According to government statistics, 47 per cent of Canadian parents report their children as being victims of bullying. Separate studies have shown kids with developmental disabilities are twice as likely to be targeted.

A spotlight was placed on the issue earlier this month after video of an Australian boy with Achondroplasia dwarfism went viral. Nine-year-old Quaden Bayles can be seen weeping and threatening suicide because of constant harassment from his peers.

Not all such cases receive such attention.

“A lot of children with developmental disabilities don’t understand insults or put downs or sarcasm, and don’t understand they’re even being bullied,” Hendren says.

While there may be an impulse to protect children with developmental disabilities by separating them from the rest of the class, Hendren says a better option is to foster an inclusive environment where those with disabilities can build their communication and social skills.

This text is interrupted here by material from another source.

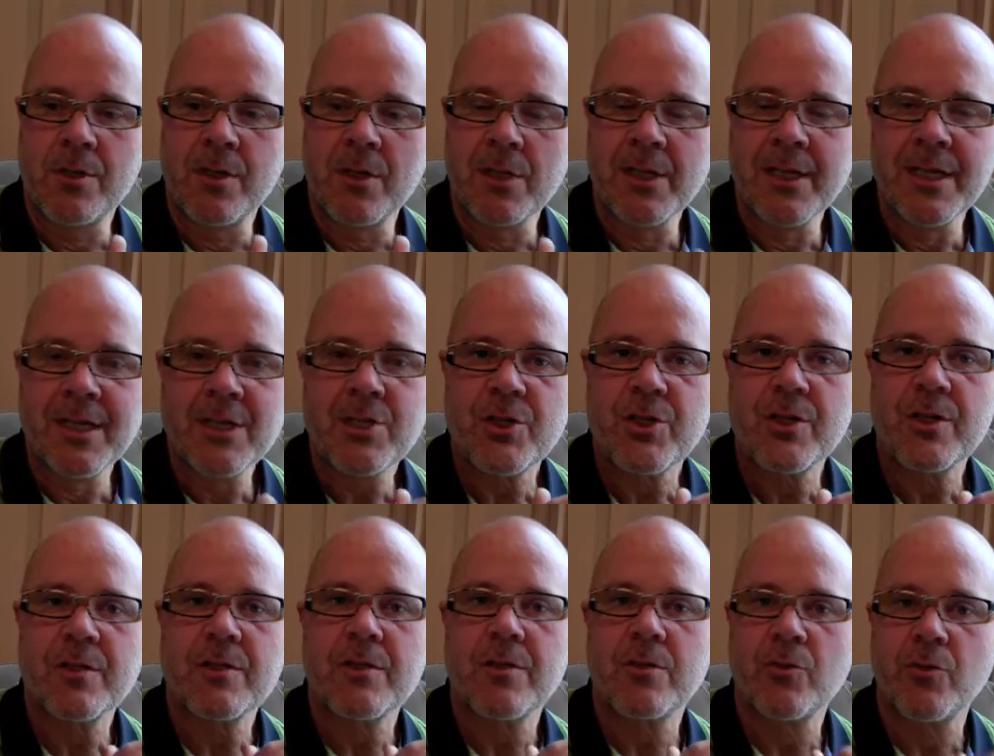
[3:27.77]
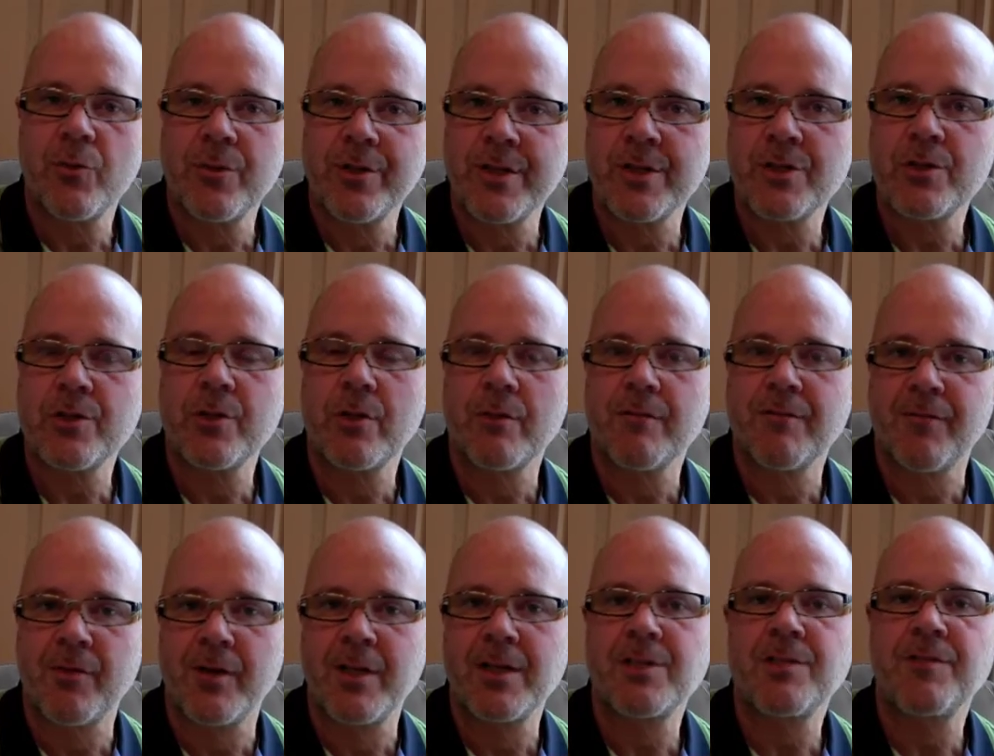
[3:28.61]
delicious traditional
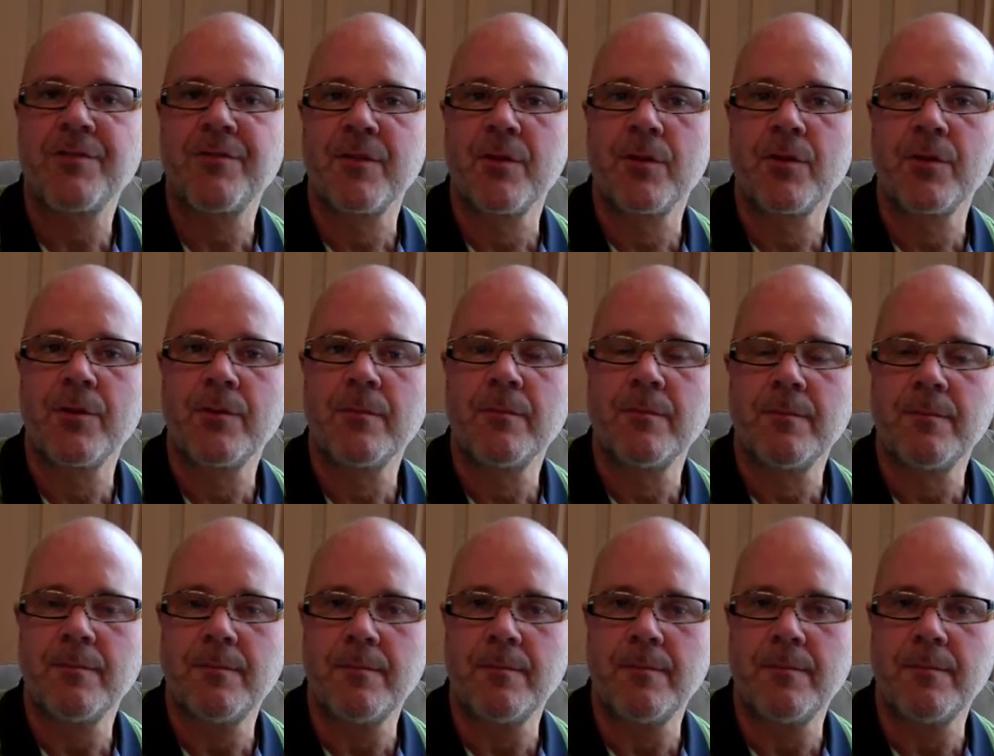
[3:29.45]
French food.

“It’s really important for those kids to understand that they do have the backing of society, that they don’t deserve to be victims, and that people are around to support them.”

Hendren is calling on students and teachers alike to recognize bullying when it happens so they can step in or tell somebody.

Pink Shirt Day started in Nova Scotia in 2007 when two students bought and distributed 50 pink shirts after a new classmate was harassed and threatened for wearing pink.

The last Wednesday each February has since become national anti-bullying day in Canada.